- Screenplay by: Lewis Abernathy John Jarrell Robinson Young
- Directed by: Sean S. Cunningham
- Starring: Bruce Campbell Chase Masterson
- Music by: Harry Manfredini
- Countries of origin: United States Canada
- Original language: English

Production
- Producers: Sean S. Cunningham Geoff Garrett Paul M. Leonard Derek Rappaport Chuck Simon
- Cinematography: Rudolf Blahacek
- Editor: Patrick McMahon
- Running time: 84 minutes
- Production companies: Amber Light Films Inc. Crystal Lake Entertainment S Pictures The Sci-Fi Channel

Original release
- Release: September 14, 2002

= Terminal Invasion =

2002 science fiction television film by Sean S. Cunningham

Terminal Invasion is a 2002 science fiction television film directed by Sean S. Cunningham and starring Bruce Campbell and Chase Masterson. The plot involves a group of aliens disguised as humans who take over an airport in preparation for an invasion of Earth. A pilot and a convicted murderer fight back.

==Plot==
A convicted murderer is being transported across the highway in a blizzard when the police wagon crashes into a tree. The officers and the prisoner, Jack, make their way through the blizzard to a small airport. In the restroom the officers are killed by an alien disguised as a preacher, who reveals a plan to invade and take over Earth. Jack kills the alien, who disintegrates.

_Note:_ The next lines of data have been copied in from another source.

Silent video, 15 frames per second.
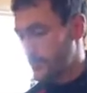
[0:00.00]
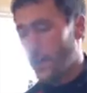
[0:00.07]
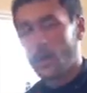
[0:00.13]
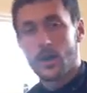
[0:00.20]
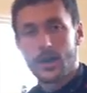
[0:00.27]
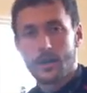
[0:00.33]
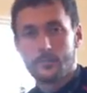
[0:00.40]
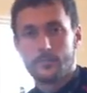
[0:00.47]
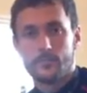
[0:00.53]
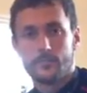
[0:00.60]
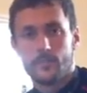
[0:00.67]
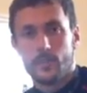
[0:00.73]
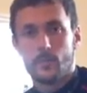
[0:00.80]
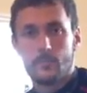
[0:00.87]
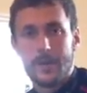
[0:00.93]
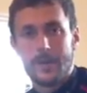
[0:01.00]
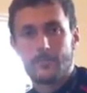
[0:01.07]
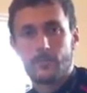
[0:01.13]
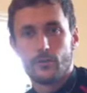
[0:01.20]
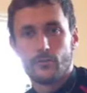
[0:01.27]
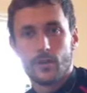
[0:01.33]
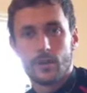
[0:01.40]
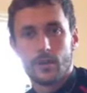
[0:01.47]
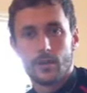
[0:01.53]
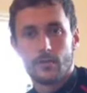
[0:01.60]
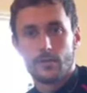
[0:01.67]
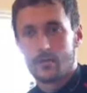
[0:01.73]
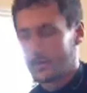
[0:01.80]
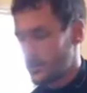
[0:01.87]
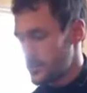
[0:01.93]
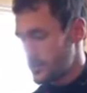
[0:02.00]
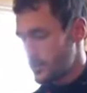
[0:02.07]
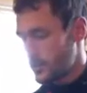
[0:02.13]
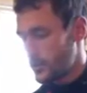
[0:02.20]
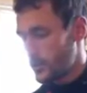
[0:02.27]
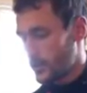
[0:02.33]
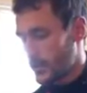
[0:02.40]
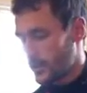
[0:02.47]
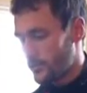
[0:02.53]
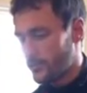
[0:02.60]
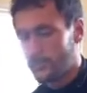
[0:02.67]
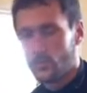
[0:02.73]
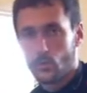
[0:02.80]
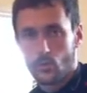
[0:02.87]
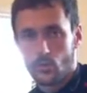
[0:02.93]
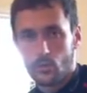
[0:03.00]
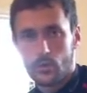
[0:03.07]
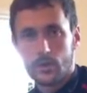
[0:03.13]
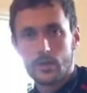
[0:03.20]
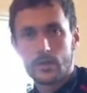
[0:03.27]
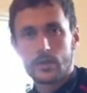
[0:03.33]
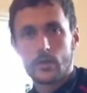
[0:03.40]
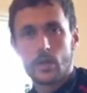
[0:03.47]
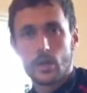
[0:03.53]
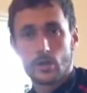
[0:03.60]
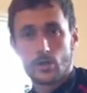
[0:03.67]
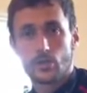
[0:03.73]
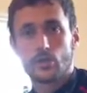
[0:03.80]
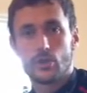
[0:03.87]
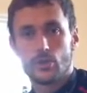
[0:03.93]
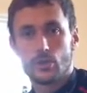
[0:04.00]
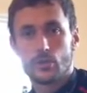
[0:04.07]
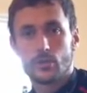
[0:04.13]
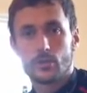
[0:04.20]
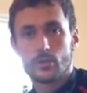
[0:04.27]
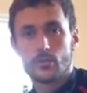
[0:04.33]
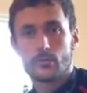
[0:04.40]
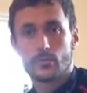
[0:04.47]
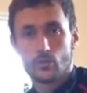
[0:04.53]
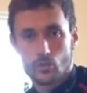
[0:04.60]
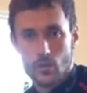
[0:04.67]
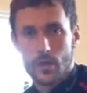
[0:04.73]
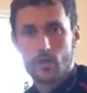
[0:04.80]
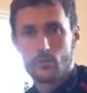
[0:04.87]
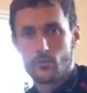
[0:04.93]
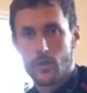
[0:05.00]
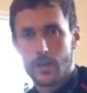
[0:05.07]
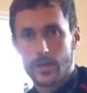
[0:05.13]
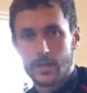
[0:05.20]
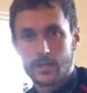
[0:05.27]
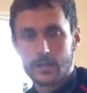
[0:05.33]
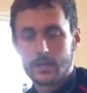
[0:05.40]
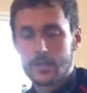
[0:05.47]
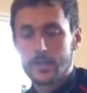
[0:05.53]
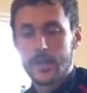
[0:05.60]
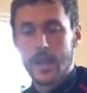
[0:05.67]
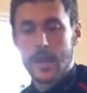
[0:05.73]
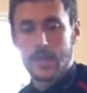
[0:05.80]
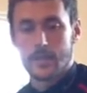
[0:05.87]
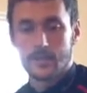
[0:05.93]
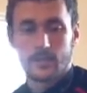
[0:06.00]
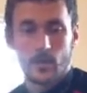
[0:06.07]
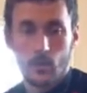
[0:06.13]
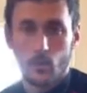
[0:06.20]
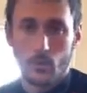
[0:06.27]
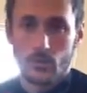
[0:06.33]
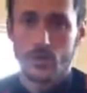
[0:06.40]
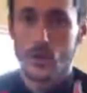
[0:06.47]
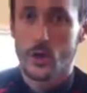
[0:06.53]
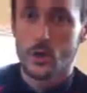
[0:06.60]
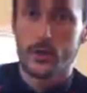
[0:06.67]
I am a barefoot runner that's looking for a shoe for trail running, and I want two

The pilot and the passengers awaiting their flight in the airport believe that Jack the prisoner killed the policemen until another woman is killed in a scuffle and her body also disintegrates. The other passengers tie Jack to a post and urge the pilot to fly out but she refuses due to the dangerous blizzard conditions. A businessman awaiting an important meeting threatens the pilot with a gun and shoots a human serviceman who stands in his way, killing him. Jack escapes and takes the gun back from the businessman.

The baggage x-ray machine reveals that an elderly woman is an alien and she kills the airport security guard. Radio communications do not work and the pilot goes to the hangar, where she uses a radio found by children there. The children belong to no one and reveal themselves as aliens while Jack escapes with the pilot. They locate a two-person biplane and he convinces her to fly him to Canada to escape prosecution.

The other passengers barricade themselves in the lounge, refusing to let the alien children in. They discover boxes containing a gun for clearing avalanches and use it to fight off the children when they come attacking through the back of the vending machine but two more passengers are killed.

The pilot and Jack crawl back to the main hall through the air ducts and rescue the surviving passengers along the way before the aliens make their way into the lounge. Together they all return to the hangar, losing the businessman to aliens along the way.
On the surveillance camera they see that one of the passengers, Darien, is still alive in the lounge. The pilot and Jack sneak back to save him, narrowly avoiding a pursuing alien and setting it ablaze with gasoline as they escape to the hangar.

Just as the pilot is about to fly Jack away they receive a phone call Darien disguises his voice as the pilot, screaming that Jack the prisoner has been killing the passengers. Darien, a leader in the alien invasion, holds them at gunpoint places mind-controlling handcuffs on one of the passengers to make her state that Jack is the killer. The pilot refuses to wear the handcuffs and will not blame Jack for the killings. Jack seems to accept the alien's offer to allow him to escape and let the others die but then explains that he removed the bullets from that gun. Together the surviving humans work to throw the alien into a moving propeller, killing it. As the police sirens are closing in the pilot fulfills her promise and flies Jack to Canada.

==Cast==
- Bruce Campbell as Jack
- Chase Masterson as Cathy Garrett
- C. David Johnson as David Higgins
- Kedar Brown as Darian
- Andrew Tarbet as Andrew Philips
- Sarah Lafleur as Sarah Philips
- Marcia Bennett as Gloria
- Chuck Byrn as Del
- Jason Jones as Sergeant Griffin
- Stephen Joffe as Stephen
- Hannah Lochner as Hannah
- Dylan Bierk as Angie
- Ian Downie as Reverend Callaghan
- Scott Wickware as Officer "Red"
- Jake Simons as Officer Tommy

==Production==
Terminal Invasion was filmed in Toronto, Canada, as a co-production between the United States and Canada. Its working title was Devil's Pass.

==Broadcast==
The film was first broadcast on The Sci-Fi Channel on September 14, 2002.